Fito Páez em ato anti-Macri no parque Saavedra
ROCK REAÇA
VERSUS ROCK PETRALLA
Situação política faz rivalidade entre Brasil e Argentina ir
se encaminhando também para o território do rock'n'roll - e parece que los
hermanos estão melhor nisso também
No princípio, só o futebol e as praias de Santa Catarina nos
separavam. Maradona X Pelé, Messi X Neymar, Boca X Corinthians: o bate-boca
estava concentrado nos estádios e nos cafés de Bombinhas. Nos últimos meses, no
entanto, acentuou-se uma espécie de rivalidade nova entre Argentina e Brasil: a
ideologia do rock.
No Brasil, até sertanejo concorda, o rock anda entoando com
mais ganas que qualquer outro gênero o cântico "direita, avante!" nas ruas e nas redes sociais.
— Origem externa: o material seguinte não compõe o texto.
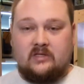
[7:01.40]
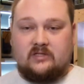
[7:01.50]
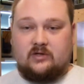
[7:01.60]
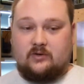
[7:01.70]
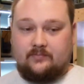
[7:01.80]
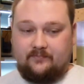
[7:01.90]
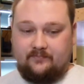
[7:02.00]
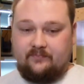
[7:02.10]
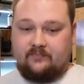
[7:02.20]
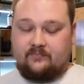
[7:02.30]
So
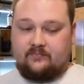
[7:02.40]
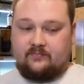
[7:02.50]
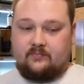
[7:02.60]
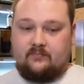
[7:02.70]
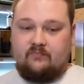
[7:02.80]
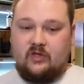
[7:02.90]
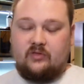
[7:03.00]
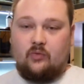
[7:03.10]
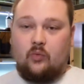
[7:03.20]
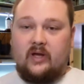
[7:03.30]

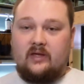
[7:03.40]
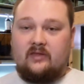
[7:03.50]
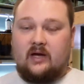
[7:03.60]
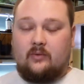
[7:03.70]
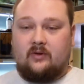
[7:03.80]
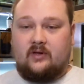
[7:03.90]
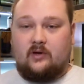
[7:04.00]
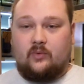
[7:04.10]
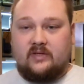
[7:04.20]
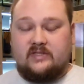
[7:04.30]
the way the AquaClear
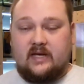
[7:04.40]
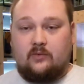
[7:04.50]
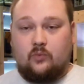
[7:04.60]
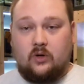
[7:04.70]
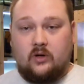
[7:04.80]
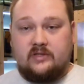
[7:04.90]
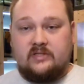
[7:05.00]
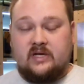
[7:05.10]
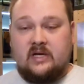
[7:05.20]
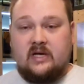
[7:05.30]
110
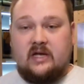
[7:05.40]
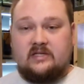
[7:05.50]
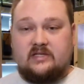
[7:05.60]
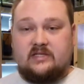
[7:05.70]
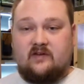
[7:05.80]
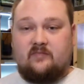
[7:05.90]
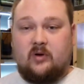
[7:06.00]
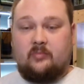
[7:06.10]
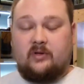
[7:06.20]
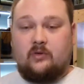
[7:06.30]
works is instead of
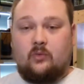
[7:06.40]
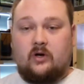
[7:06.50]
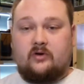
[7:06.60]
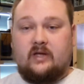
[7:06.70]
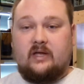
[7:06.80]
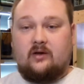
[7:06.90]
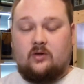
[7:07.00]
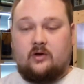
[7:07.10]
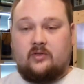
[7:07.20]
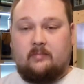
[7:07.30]
pumping the water in
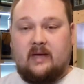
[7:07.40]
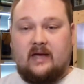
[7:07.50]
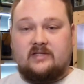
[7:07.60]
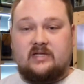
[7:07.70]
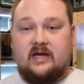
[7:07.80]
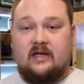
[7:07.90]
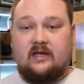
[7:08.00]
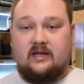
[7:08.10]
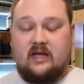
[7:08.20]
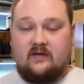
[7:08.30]
along the backside
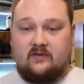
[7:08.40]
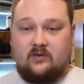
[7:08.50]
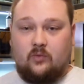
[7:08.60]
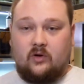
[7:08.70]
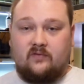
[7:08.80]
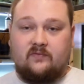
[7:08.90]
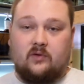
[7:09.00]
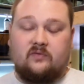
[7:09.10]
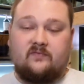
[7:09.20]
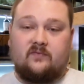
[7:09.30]
and having the water
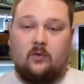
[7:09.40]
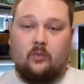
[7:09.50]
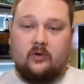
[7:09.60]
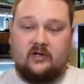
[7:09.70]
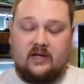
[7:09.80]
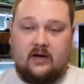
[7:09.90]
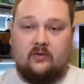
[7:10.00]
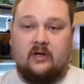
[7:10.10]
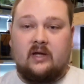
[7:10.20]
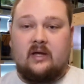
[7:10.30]
flow forward and
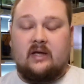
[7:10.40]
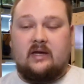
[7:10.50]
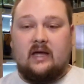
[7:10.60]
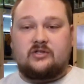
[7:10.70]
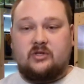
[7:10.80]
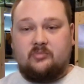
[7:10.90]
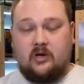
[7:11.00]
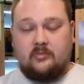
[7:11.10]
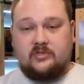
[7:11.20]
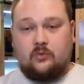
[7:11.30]
out, it actually
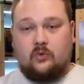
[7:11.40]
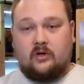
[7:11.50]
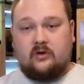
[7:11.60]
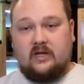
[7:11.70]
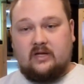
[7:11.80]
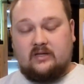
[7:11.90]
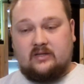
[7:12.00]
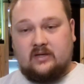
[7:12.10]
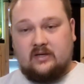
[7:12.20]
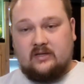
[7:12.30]
pumps the water
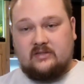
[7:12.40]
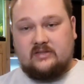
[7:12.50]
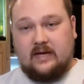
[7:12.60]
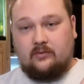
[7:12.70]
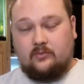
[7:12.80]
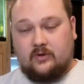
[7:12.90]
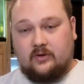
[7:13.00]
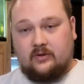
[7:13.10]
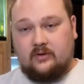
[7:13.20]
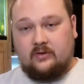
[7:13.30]
in
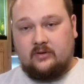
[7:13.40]
downward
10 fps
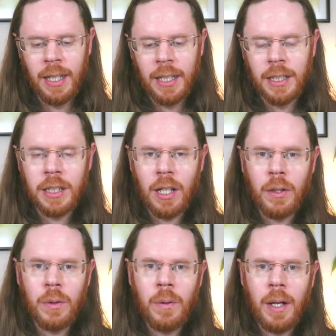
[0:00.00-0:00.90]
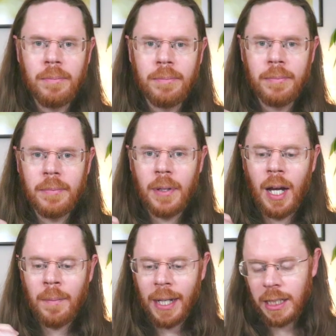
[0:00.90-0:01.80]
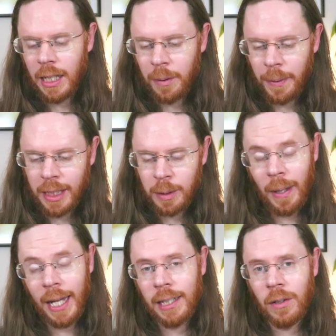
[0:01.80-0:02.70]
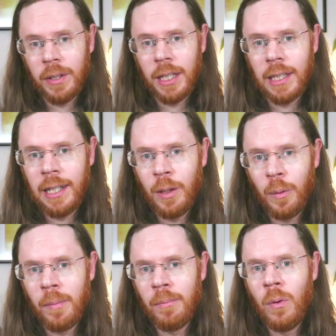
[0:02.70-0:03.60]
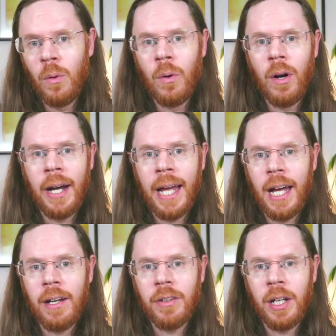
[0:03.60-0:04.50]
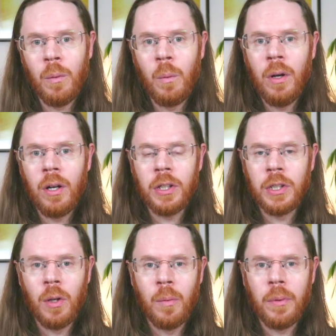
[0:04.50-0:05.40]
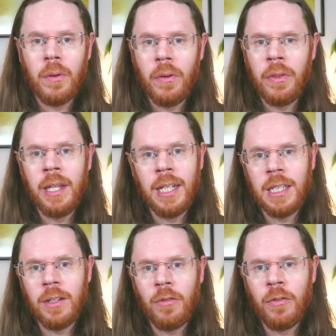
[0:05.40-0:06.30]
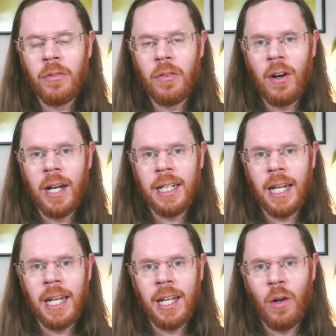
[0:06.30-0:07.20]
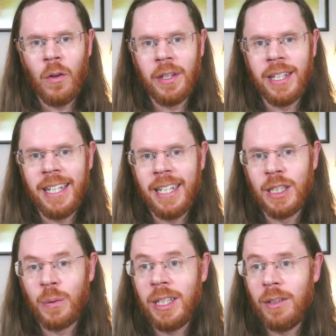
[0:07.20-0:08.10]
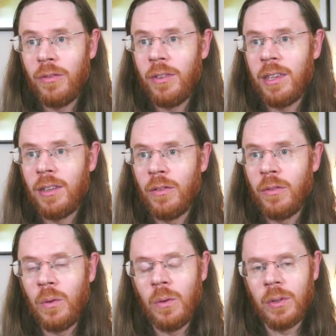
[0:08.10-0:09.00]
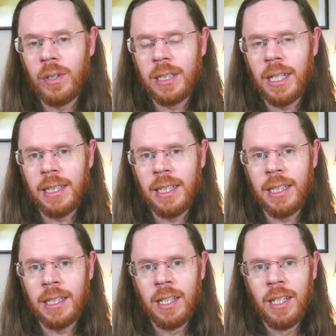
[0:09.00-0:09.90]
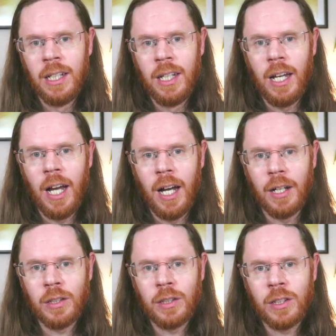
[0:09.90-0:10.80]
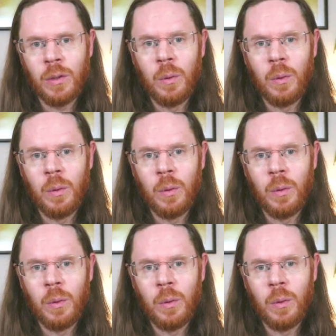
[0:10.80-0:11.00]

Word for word: So um, I'm actually going to be expanding on this a little bit more. I have a workshop this Friday on the 25th of August, that is, uh, called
Na Argentina, em contrapartida, volta à baila o rock de esquerda, identificado
com as lutas e as causas populares. Nessa toada, parecia natural que um
acabasse trombando com o outro.
"Fito Paez sempre foi um bosta", exclamou o
brasileiro Roger Rocha Moreira, do Ultraje, após o músico argentino colocar mais
de 5 mil pessoas na praça Saavedra, em Buenos Aires, em fevereiro, em ato contra
o governo de Mauricio Macri, na Argentina - gestor de escopo de direita que
sucedeu ao governo de esquerda de Cristina Kirchner. Fito não poupa críticas ao
governo de Macri, que chama de "caudilho anacrônico", e não quis
responder à provocação do brasileiro.
Mas o que Roger tem a ver com as iniciativas políticas da
Argentina? Aqui, Roger (e outros velhos roqueiros, como Lobão e Léo Jaime) faz oposição
a um governo que muitos identificam como de esquerda, principalmente por causa da variedade de
programas sociais. Os velhos roqueiros organizam manifestações, vão ao Supremo
Tribunal Federal para fazer lobby, assumem colunas em publicações
conservadoras. Com todo esse envolvimento, parecem considerar que sua
"missão" tornou-se universal.
Sua militância é tão encardida que até o colega Dinho Ouro
Preto (que tranquilamente seria enfileirado entre os direitistas até meses
atrás), exclamou, na semana passada: "É meio assustador ver todo o rock
ficar de direita". Dinho não deu nomes aos bois, mas notadamente os
colegas militantes mais exaltados no lado da direita são Lobão e Roger. Alguns
desembarcaram dessa onda nos últimos tempos, como Tico Santa Cruz, dos
Detonautas.
O extremismo político acaba causando, lá e cá, reações
extremadas também. O Ultraje foi duramente vaiado durante abertura do concerto
dos Rolling Stones, no Maracanã, no último dia 20 de fevereiro. Sem plateia,
sob chuva, o vocalista foi chamado de "coxinha", perdeu a esportiva e
brigou com a plateia. "Vocês vão cair", berrou. "Coxinha é a mãe
de vocês!".
A identificação da música brasileira com bandeiras de
extrema direita (muitas das manifestações das quais os novos direitistas
participam têm ex-torturadores e arautos da intervenção militar em suas
fileiras) já chega às raias da comédia. Daí, não foi surpresa o sucesso instantâneo
da nova sátira de Marcelo Adnet, Chico Buarque de Orlando, que já ultrapassa 2
milhões de visualizações, tornando-se no momento o vídeo mais visto do
Facebook. "Abraço pro Lobão, adeus!", brinca Adnet. Foi um belo sarro
no comportamento da nova direita, e o melhor: aprovado pelo próprio Chico, que
achou "muita graça" na paródia.
Em Buenos Aires, Fito Paez é atacado por sua simpatia e fidelidade ao
regime kirchnerista. No ato em Saavedra, os artistas e o público cantavam:
"Macri basura, vos sos la dictadura" (Macri, lixo, você é a ditadura).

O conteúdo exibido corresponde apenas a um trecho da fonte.